» **Problem to work on**
Word-for-word transcription: reproduce all of the data, but not the pictures.

» **Information**
================
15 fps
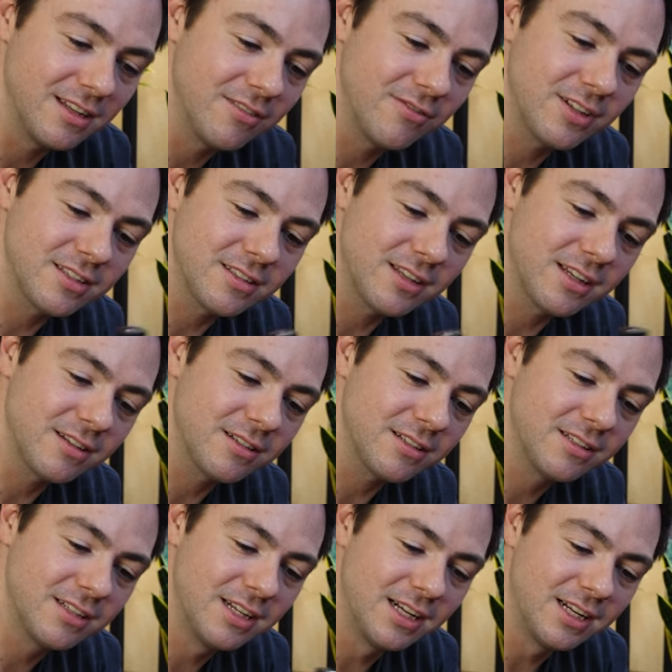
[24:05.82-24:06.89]
If it's like,
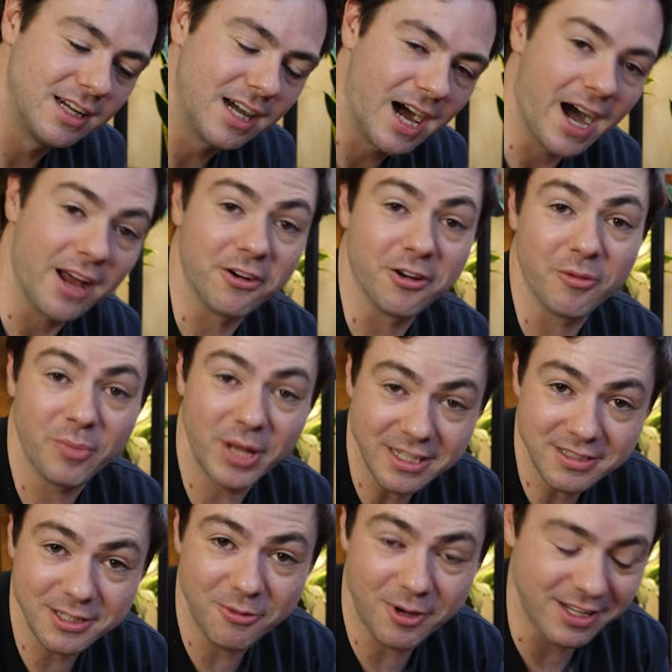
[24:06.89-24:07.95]
I don't know.
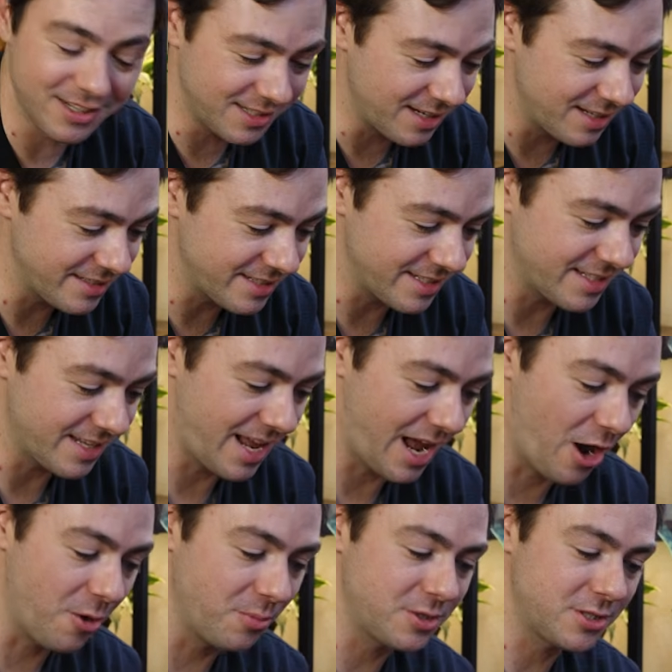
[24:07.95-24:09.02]
Basically what it does is it
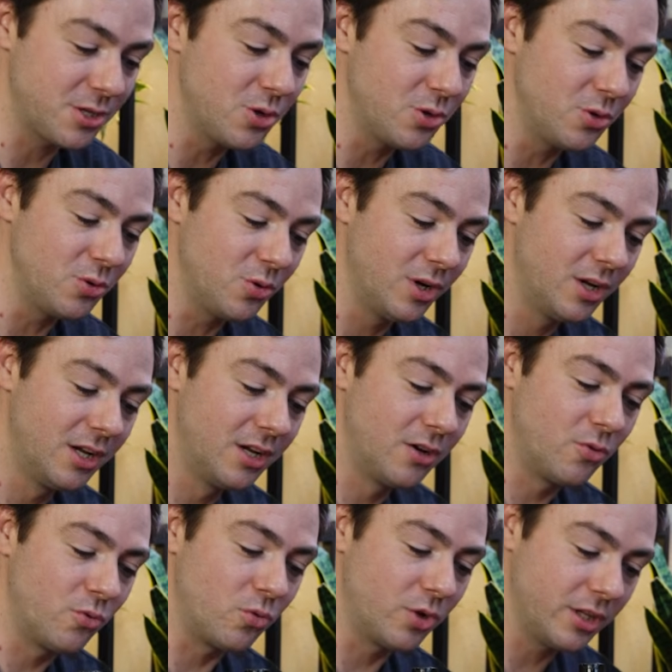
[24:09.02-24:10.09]
helps to
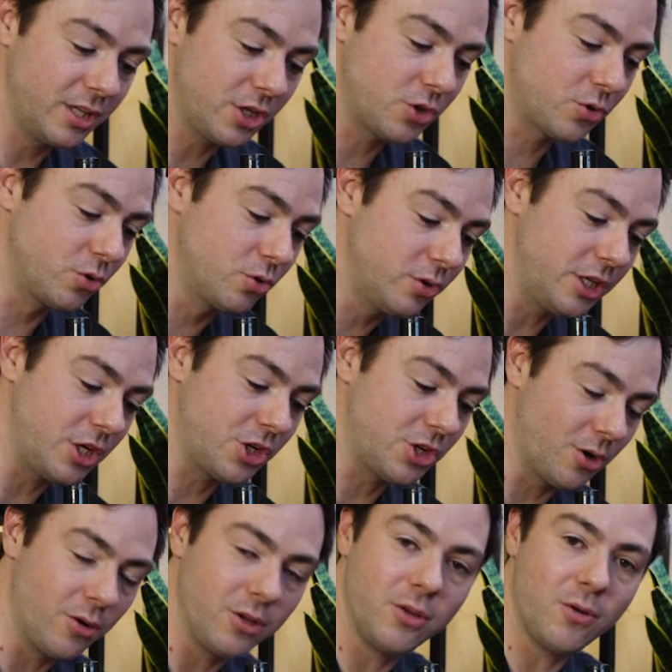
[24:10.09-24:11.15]
really truly
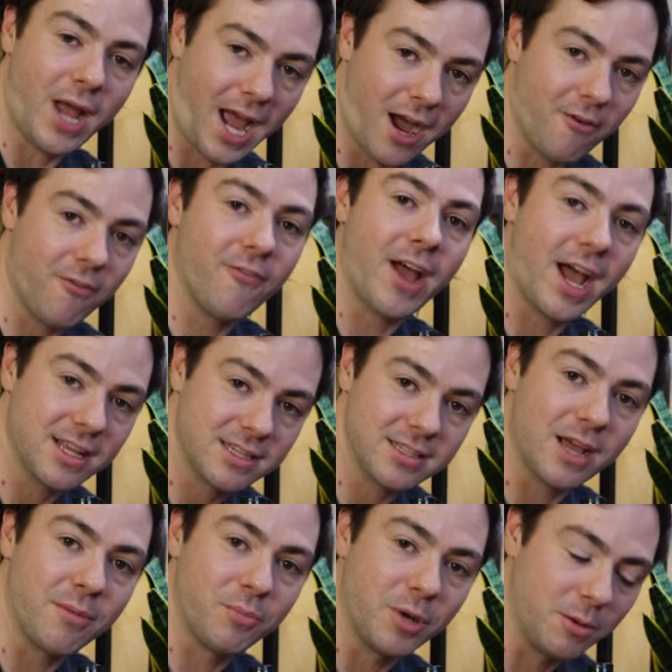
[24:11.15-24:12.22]
show you how fast
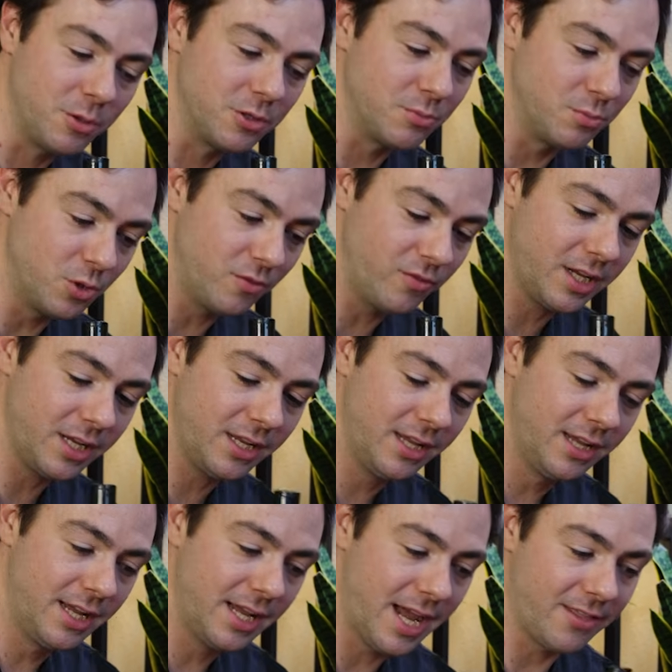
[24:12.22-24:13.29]
that bubble's moving,
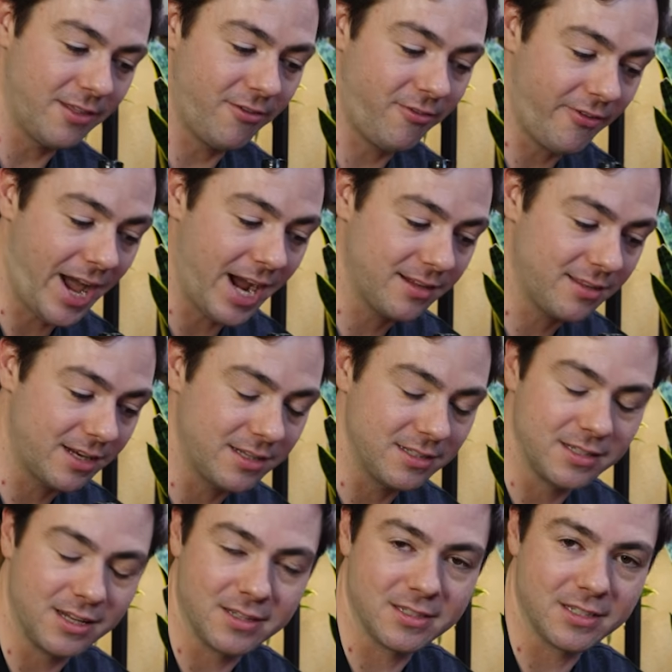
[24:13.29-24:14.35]
and the fact that
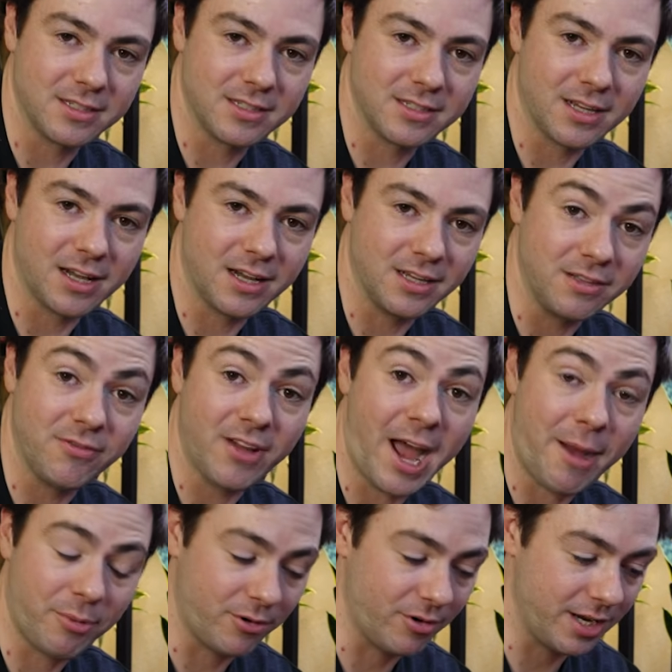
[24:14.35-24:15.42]
it doesn't
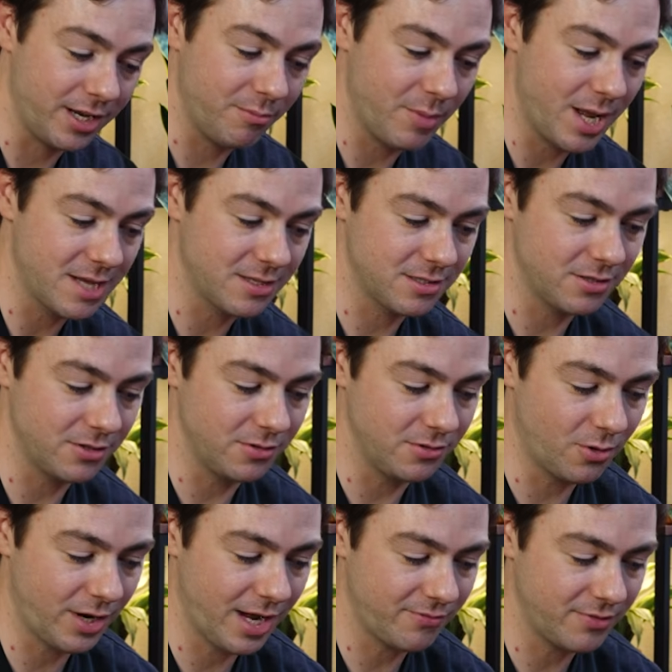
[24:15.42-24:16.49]
evaporate makes it so you
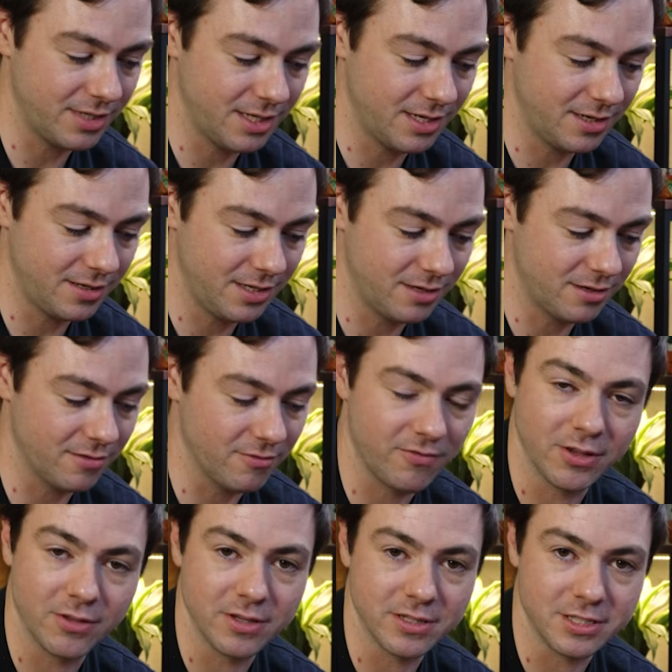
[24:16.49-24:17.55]
don't have to get in here and
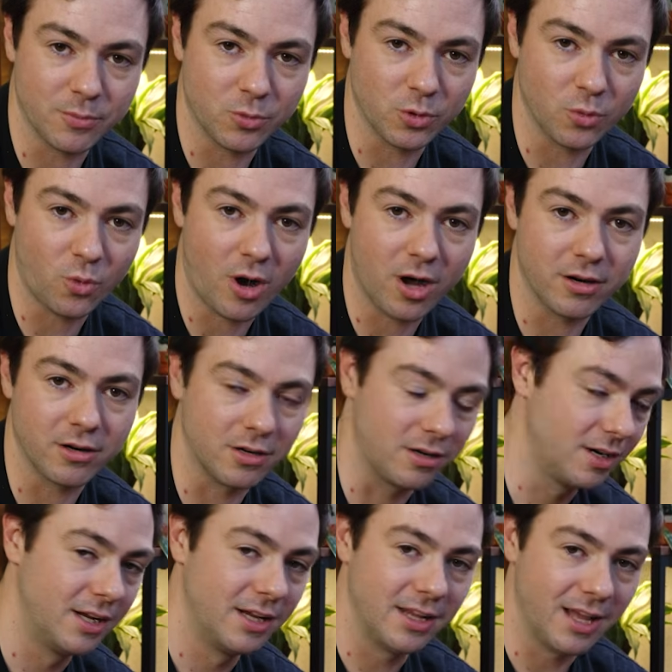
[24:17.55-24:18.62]
fill this up with
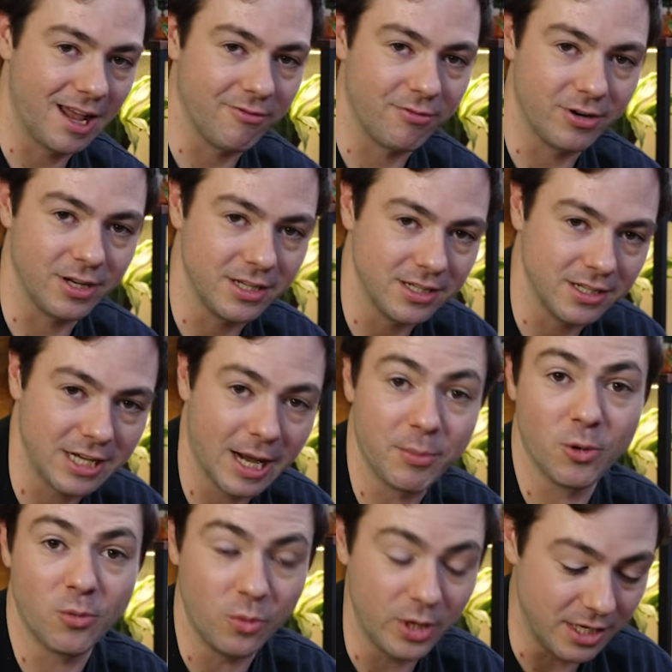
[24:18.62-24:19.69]
water every
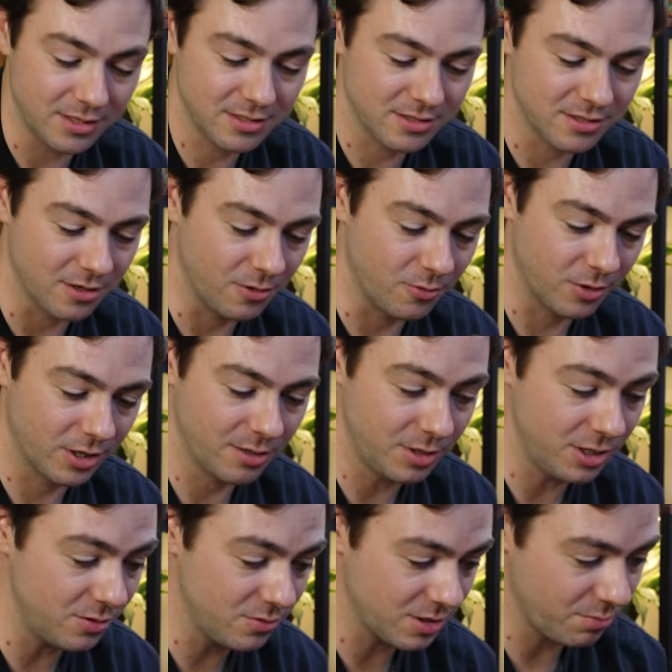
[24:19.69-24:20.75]
couple weeks. So we're gonna be
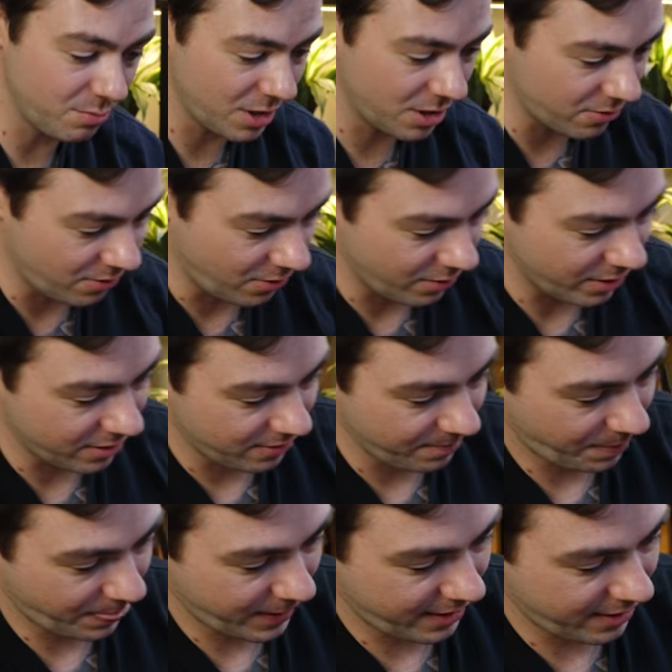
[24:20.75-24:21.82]
using mineral
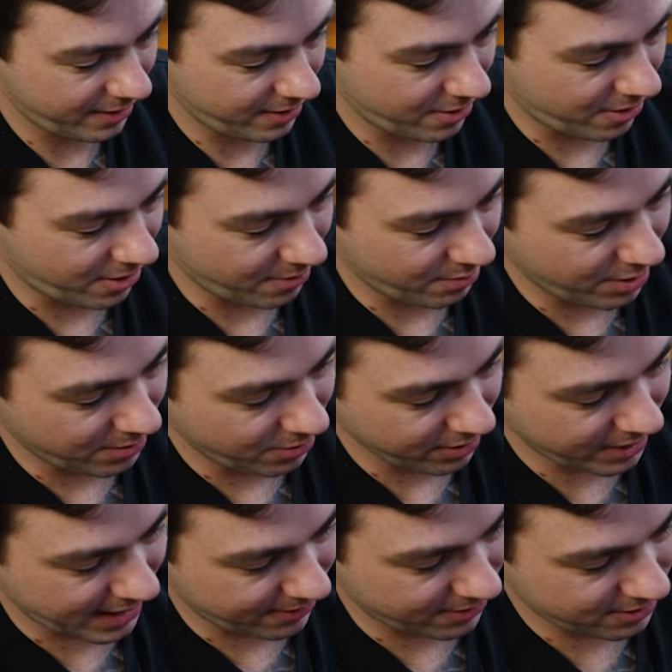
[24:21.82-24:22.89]
oil in our bubble
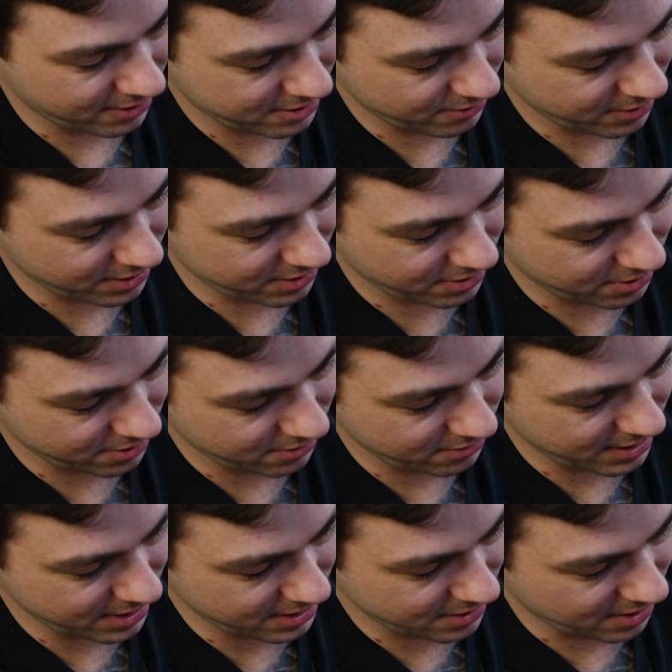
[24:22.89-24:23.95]
counter. So we're gonna screw
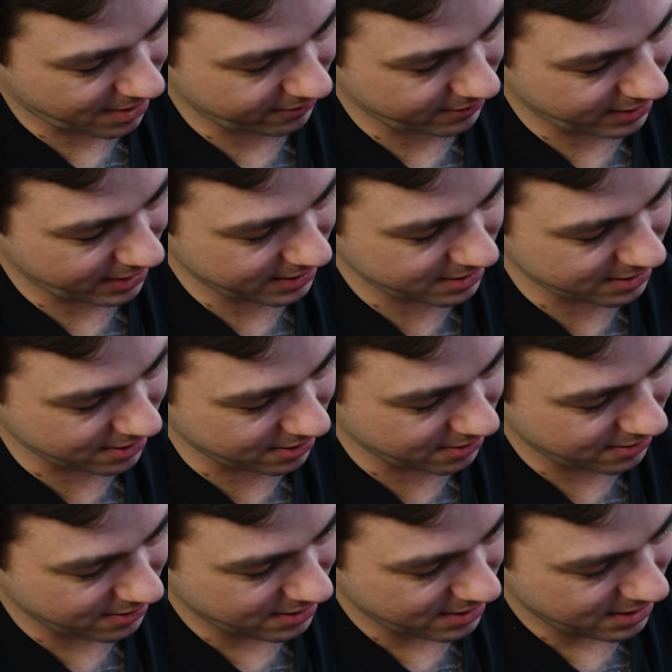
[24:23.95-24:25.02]
this off like so.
================
» **Exercise answer**
15 fps
[24:05.82-24:06.89]
If it's like,
[24:06.89-24:07.95]
I don't know.
[24:07.95-24:09.02]
Basically what it does is it
[24:09.02-24:10.09]
helps to
[24:10.09-24:11.15]
really truly
[24:11.15-24:12.22]
show you how fast
[24:12.22-24:13.29]
that bubble's moving,
[24:13.29-24:14.35]
and the fact that
[24:14.35-24:15.42]
it doesn't
[24:15.42-24:16.49]
evaporate makes it so you
[24:16.49-24:17.55]
don't have to get in here and
[24:17.55-24:18.62]
fill this up with
[24:18.62-24:19.69]
water every
[24:19.69-24:20.75]
couple weeks. So we're gonna be
[24:20.75-24:21.82]
using mineral
[24:21.82-24:22.89]
oil in our bubble
[24:22.89-24:23.95]
counter. So we're gonna screw
[24:23.95-24:25.02]
this off like so.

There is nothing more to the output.